Segment Open

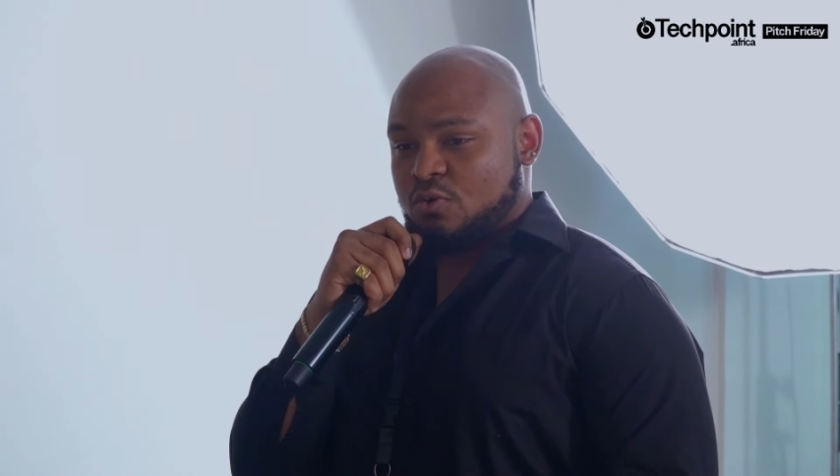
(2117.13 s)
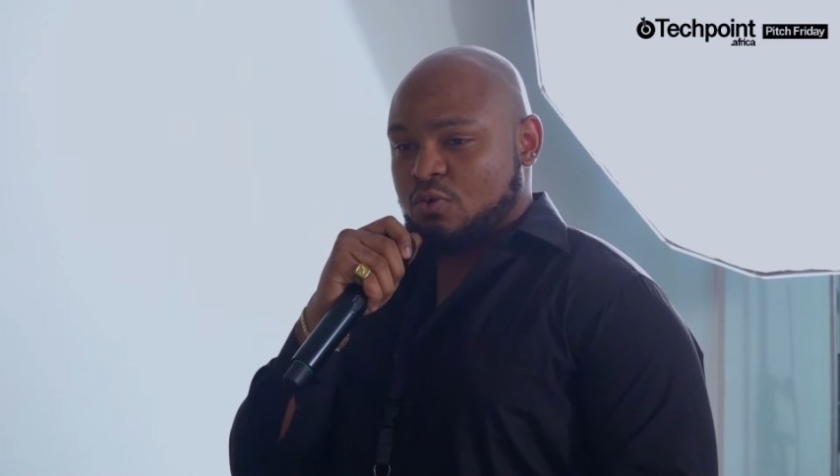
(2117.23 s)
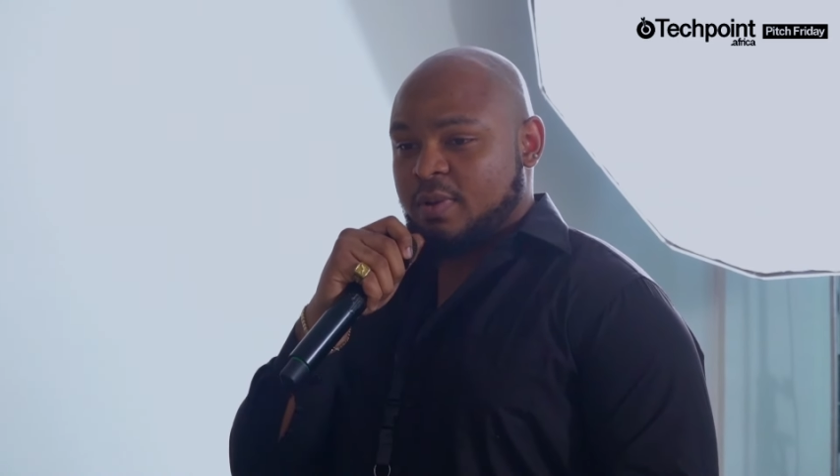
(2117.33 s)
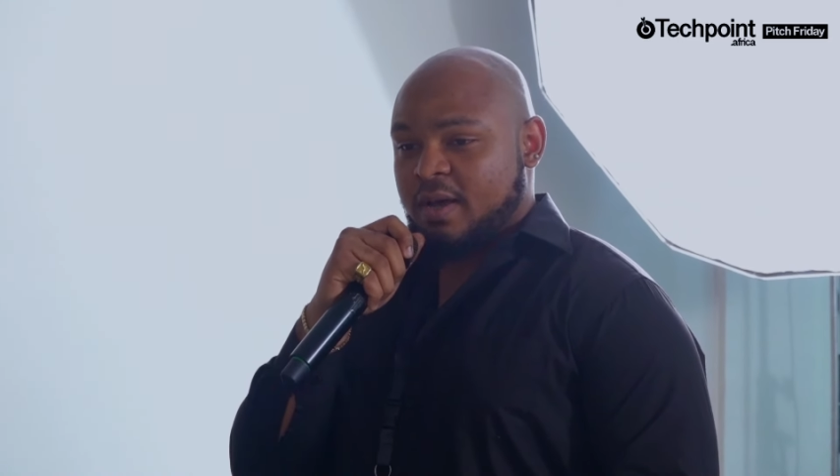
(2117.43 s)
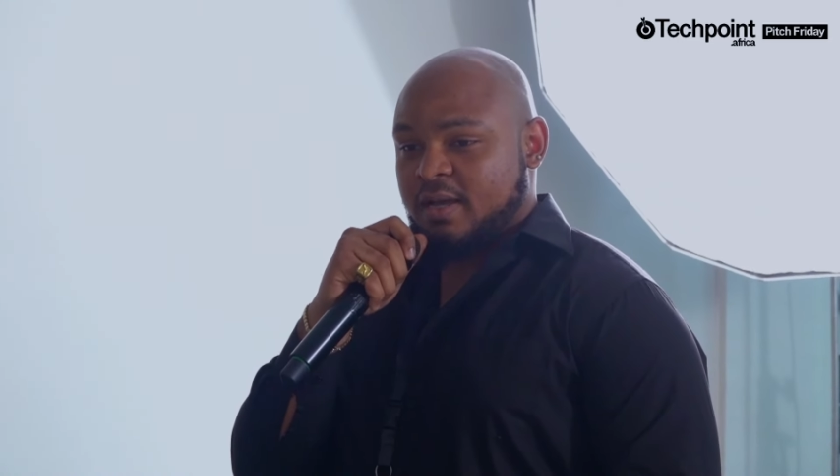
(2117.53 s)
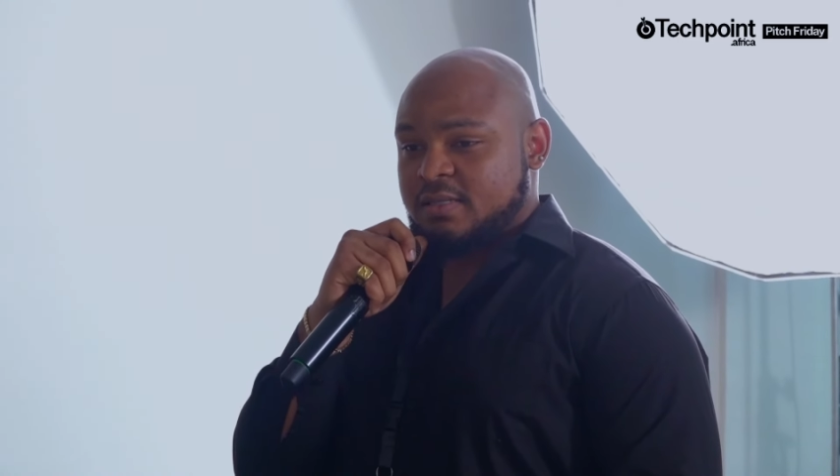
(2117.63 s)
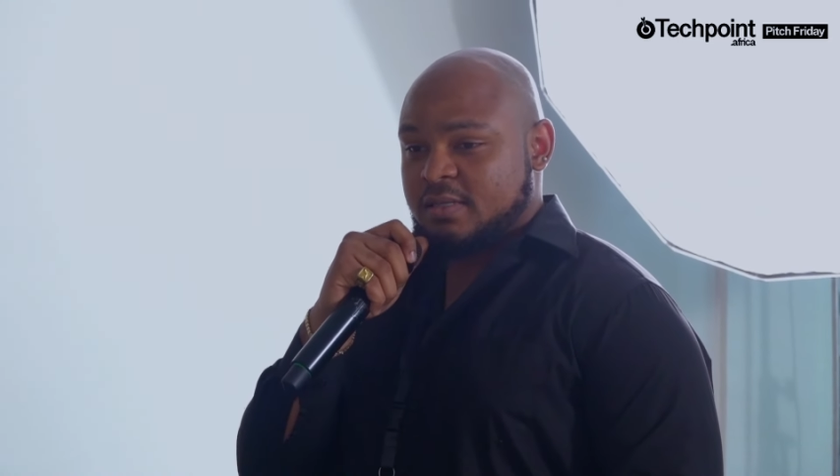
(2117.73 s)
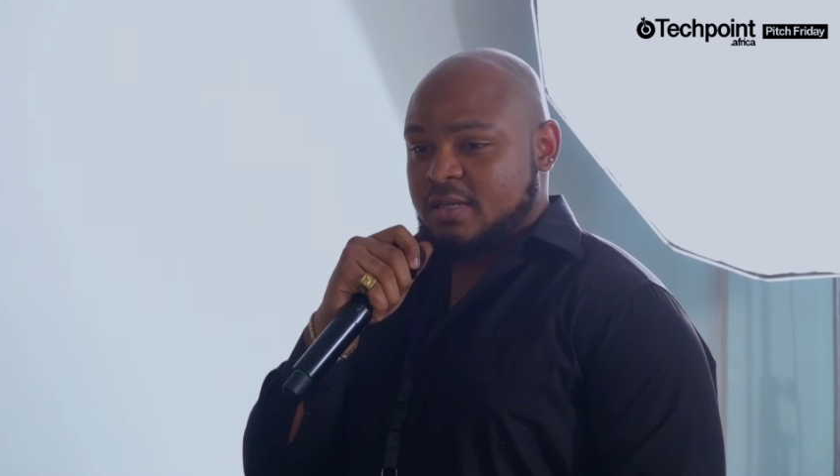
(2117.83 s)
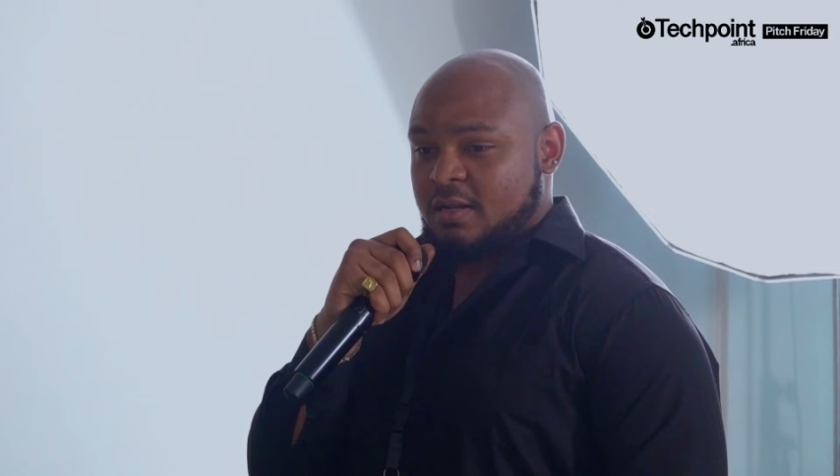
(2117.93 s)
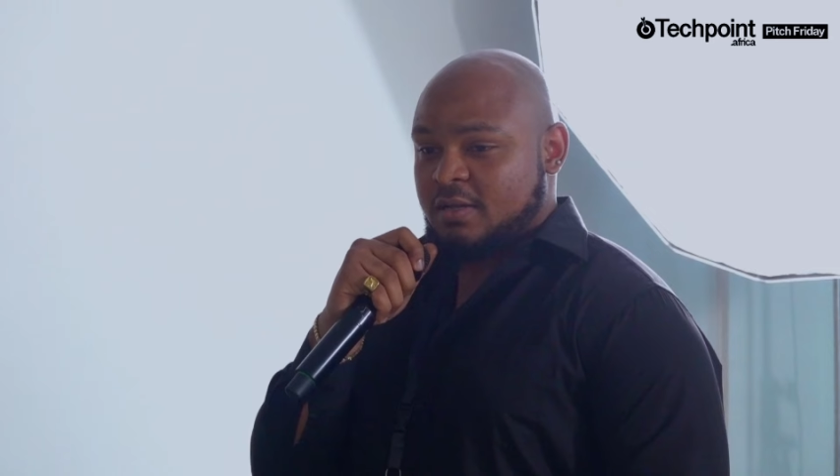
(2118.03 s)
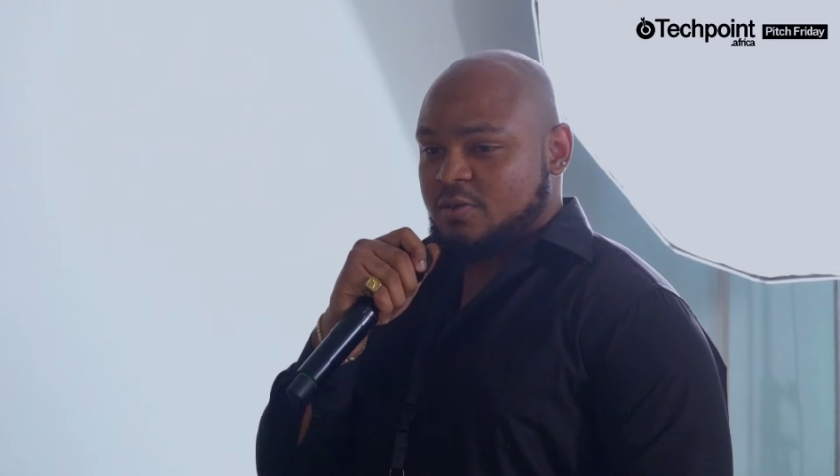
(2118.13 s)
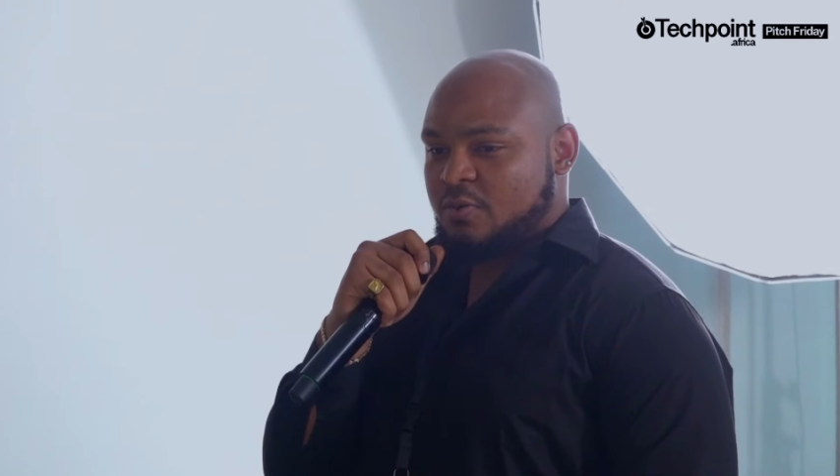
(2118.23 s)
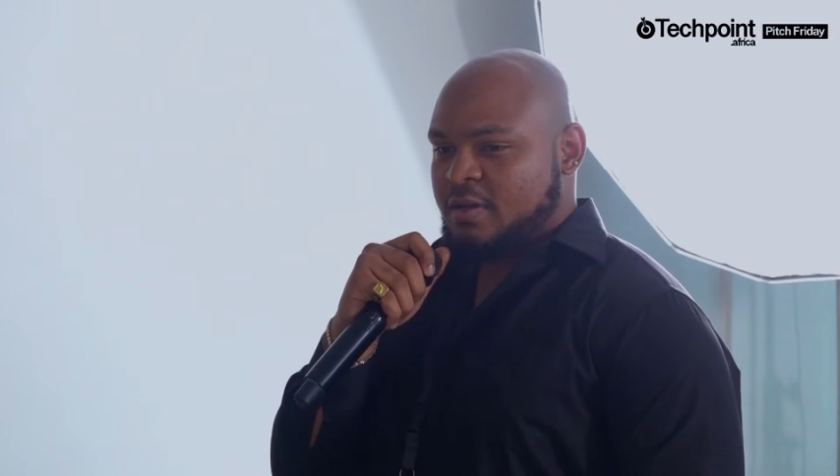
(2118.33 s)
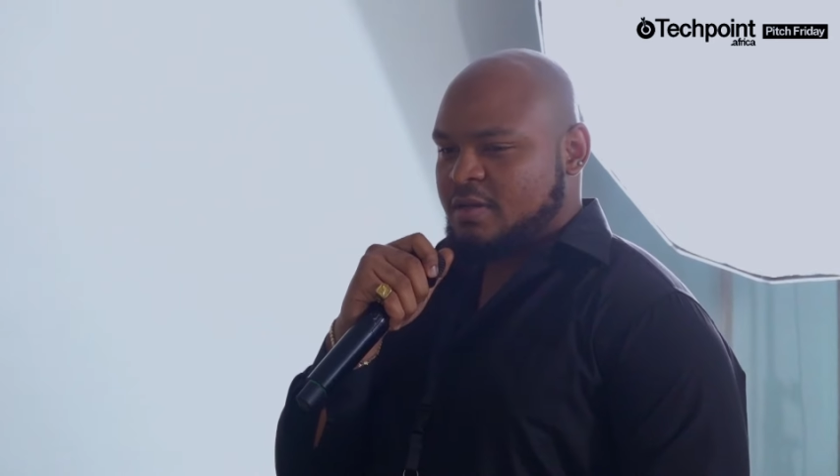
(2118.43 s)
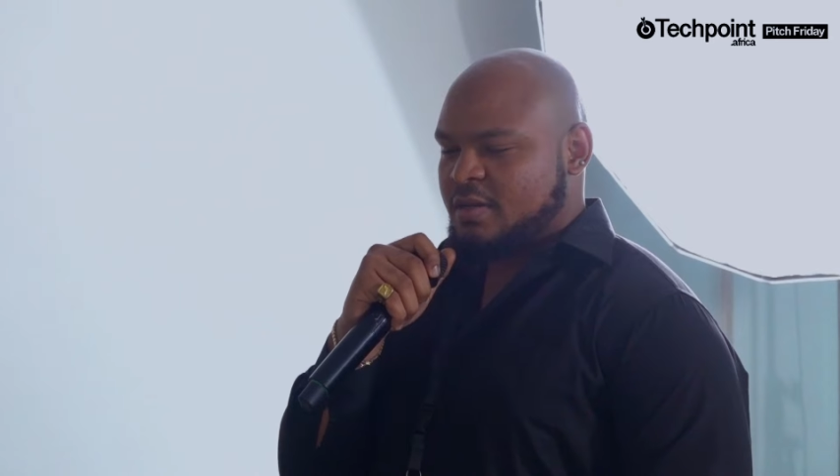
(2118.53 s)
to buyers and sellers
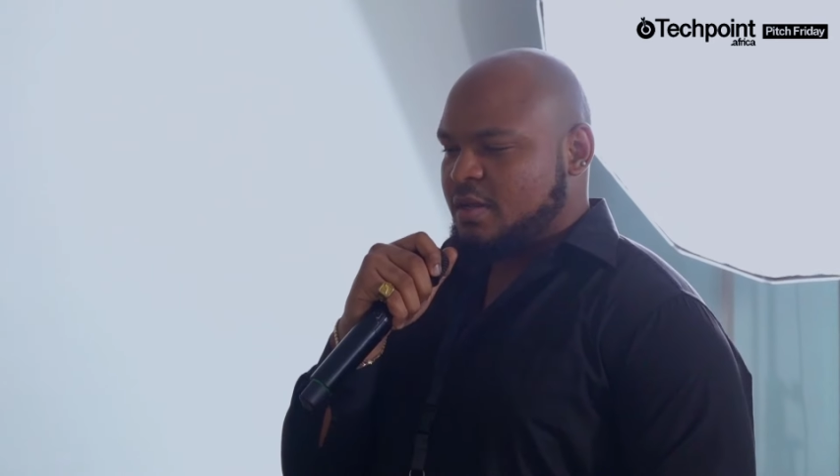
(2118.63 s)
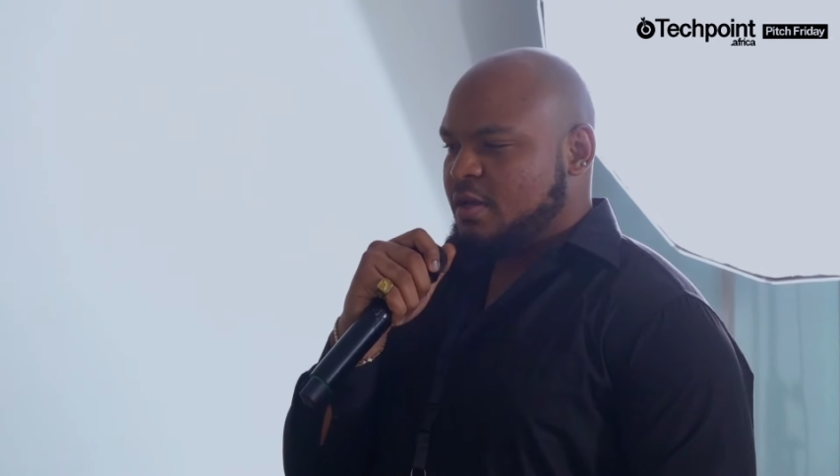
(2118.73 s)
online.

Segment Closed

### Your task
Copy out only the lines from the one containing "(2117.63 s)" to the end of the entries, unchanged. Drop the pictures.

### Solution for this problem
(2117.63 s)
(2117.73 s)
(2117.83 s)
(2117.93 s)
(2118.03 s)
(2118.13 s)
(2118.23 s)
(2118.33 s)
(2118.43 s)
(2118.53 s)
to buyers and sellers
(2118.63 s)
(2118.73 s)
online.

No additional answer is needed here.